Publications

MicroscopeSketch: Accurate Sliding Estimation Using Adaptive Zooming.

Published in Knowledge Discovery and Data Mining (KDD) 2023, 2023

High-accuracy real-time data stream estimations are critical for various applications, and sliding-window-based techniques have attracted wide attention. However, existing solutions struggle to achieve high accuracy, generality, and low memory usage simultaneously. To overcome these limitations, we present MicroscopeSketch, a high-accuracy sketch framework. Our key technique, called adaptive zooming, dynamically adjusts the granularity of counters to maximize accuracy while minimizing memory usage.
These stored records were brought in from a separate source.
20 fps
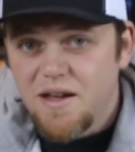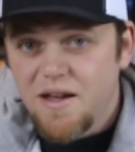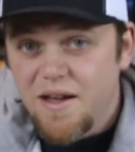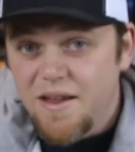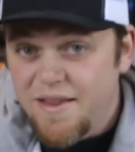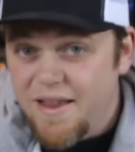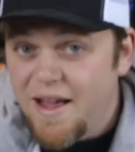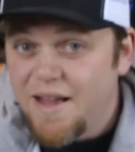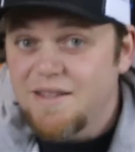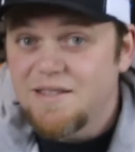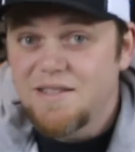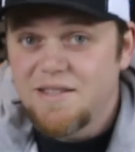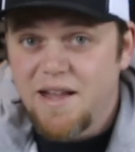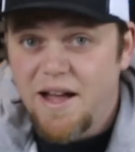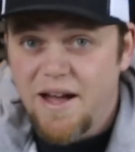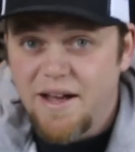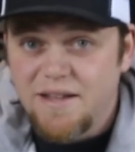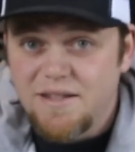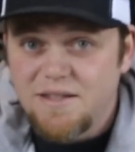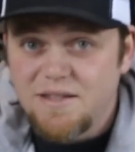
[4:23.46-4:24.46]
And that's
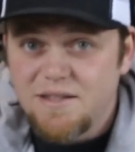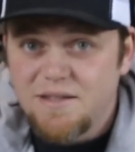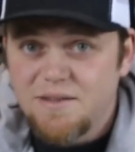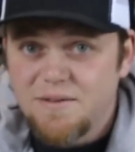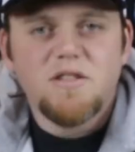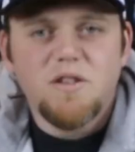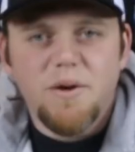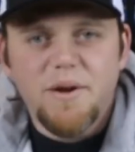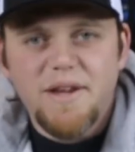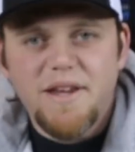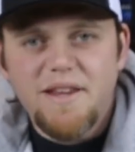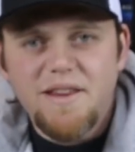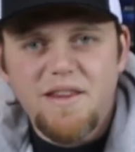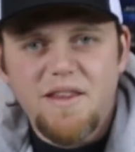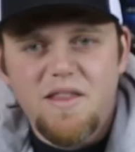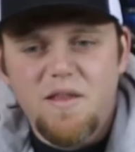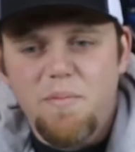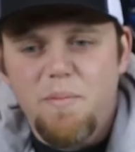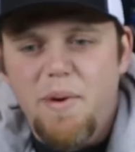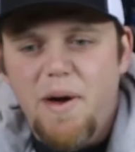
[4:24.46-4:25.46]
nice. So to get
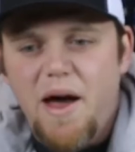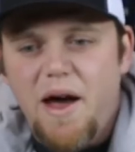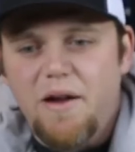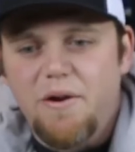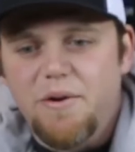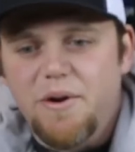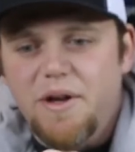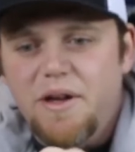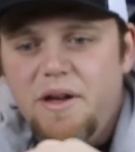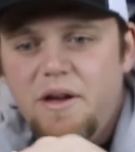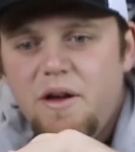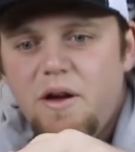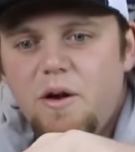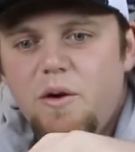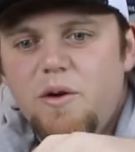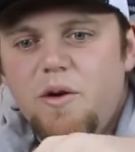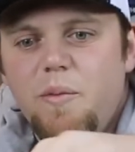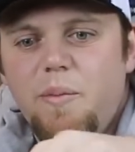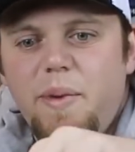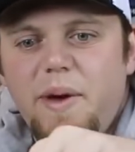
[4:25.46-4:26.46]
to the battery,
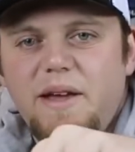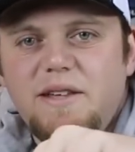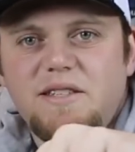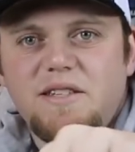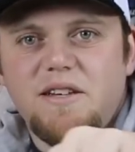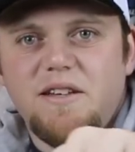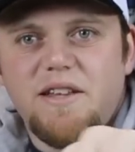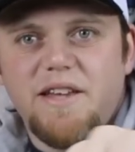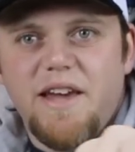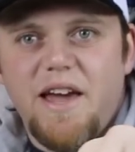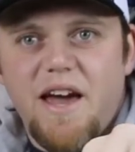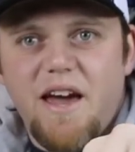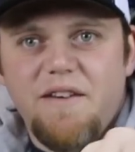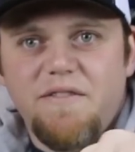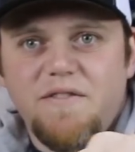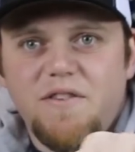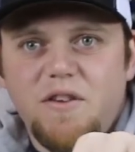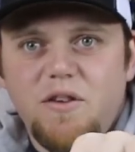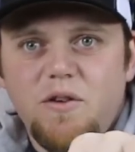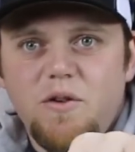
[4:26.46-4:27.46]
you basically
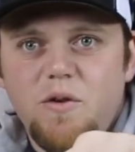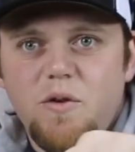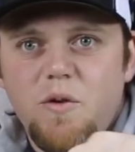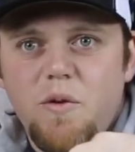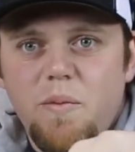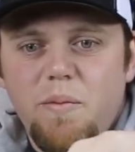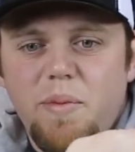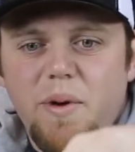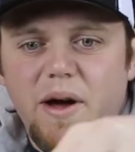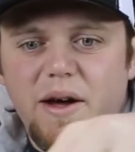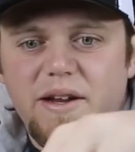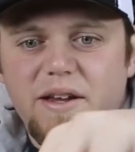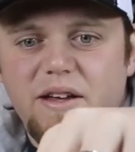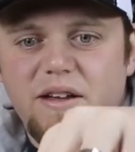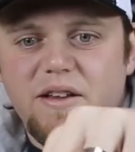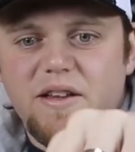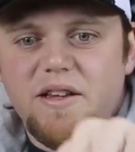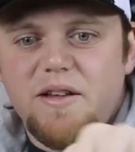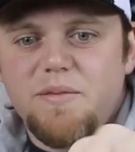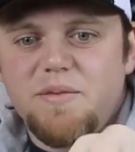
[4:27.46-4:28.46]
have 2 body
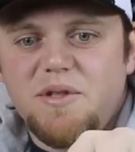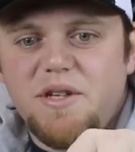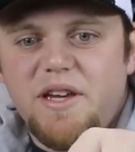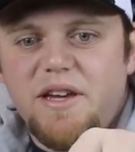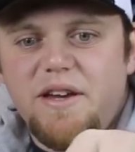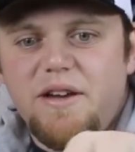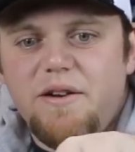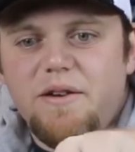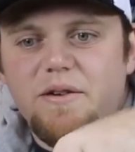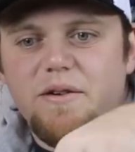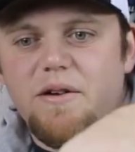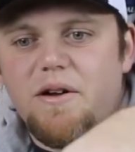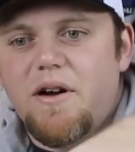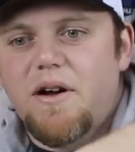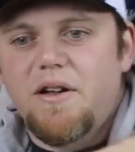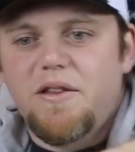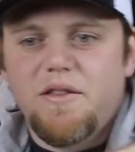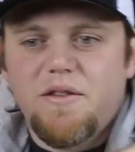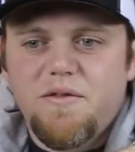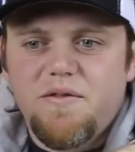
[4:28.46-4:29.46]
clips here
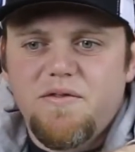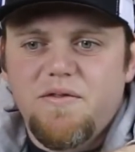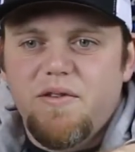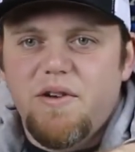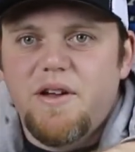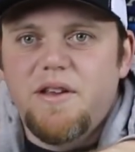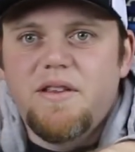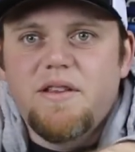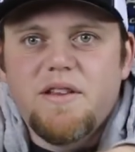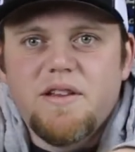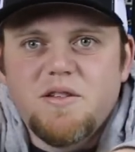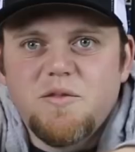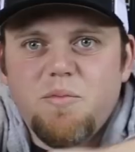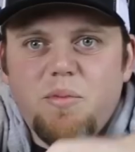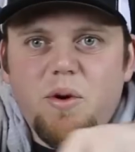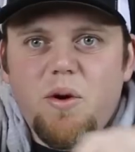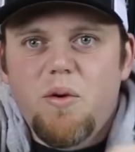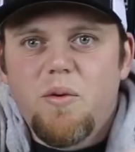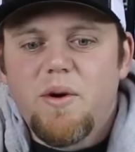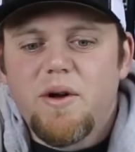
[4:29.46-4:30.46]
on the front. Let's
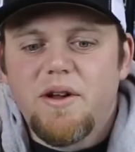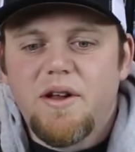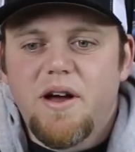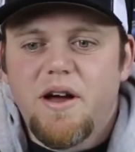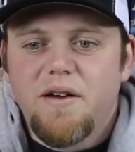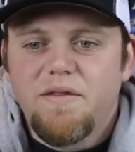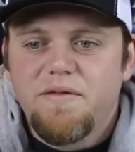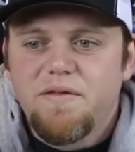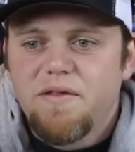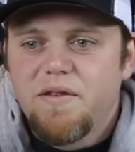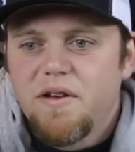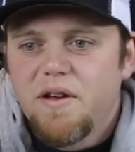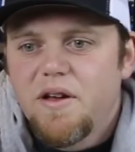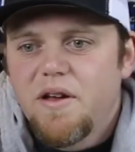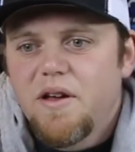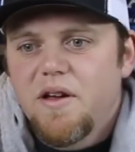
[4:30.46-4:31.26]
pull one off.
By applying MicroscopeSketch to three specific tasks—frequency estimation, top-𝑘 frequent items discovery, and top-𝑘 heavy changes identification—we demonstrate substantial improvements over existing methods, reducing errors by roughly 4 times for frequency estimation and 3 times for identifying top-𝑘 items. The relevant source code is available in a GitHub repository.

Download here

SketchPolymer: Estimate Per-item Tail Quantile Using One Sketch.

Published in Knowledge Discovery and Data Mining (KDD) 2023, 2023

Estimating the quantile of distribution, especially tail distribution, is an interesting topic in data stream models, and has obtained extensive interest from many researchers. In this paper, we propose a novel sketch, namely SketchPolymer to accurately estimate per-item tail quantile. SketchPolymer uses a technique called Early Filtration to filter infrequent items, and another technique called VSS to reduce error. Our experimental results show that the accuracy of SketchPolymer is on average 32.67 times better than state-of-the-art techniques. We also implement our SketchPolymer on P4 and FPGA platforms to verify its deployment flexibility. All our codes are available at GitHub.

Download here

Finding Persistent and Infrequent Flows

Published in Transactions on Networking (ToN) 2023, 2023

Finding persistent and low-active activity periods is very helpful in practice, for example to detect intrusion activities. Most of the literature focuses on finding persistent flows or frequent flows. No previous work is able to find persistent and infrequent flows. In this paper, we propose a novel sketch data structure, PISketch, to find persistent and infrequent flows in real time. The key idea of PISketch is to define a weight and its Reward and Penalty System for each flow to combine and balance the information of both persistency and infrequency, and to keep high-weighted flows in a limited space through a strategy. We implement PISketch on P4, FPGA, and CPU platforms, and compare the performance of PISketch with two strawman solutions (On-Off + CM sketch, and PIE + CM sketch), in terms of finding persistent and infrequent flows. Our experimental results demonstrate the advantage of PISketch, by comparing it to two strawman solutions: 1) The F1 Score of PISketch is around 22.1% and 57.6% higher than two strawman solutions, respectively; 2) The Average Relative Error (ARE) of PISketch is around 820.9 (up to 1188.8) and 126.2 (up to 265.6) times lower than two strawman solutions, respectively; 3) The insertion throughput of PISketch is around 1.23 and 16.5 times higher than two strawman solutions, respectively. Moreover, we implement two concrete cases of PISketch through end-to-end experiments. All of our codes are available at GitHub.

Download here

Published in , 1900

SHE: A Generic Framework for Data Stream Mining over Sliding Windows.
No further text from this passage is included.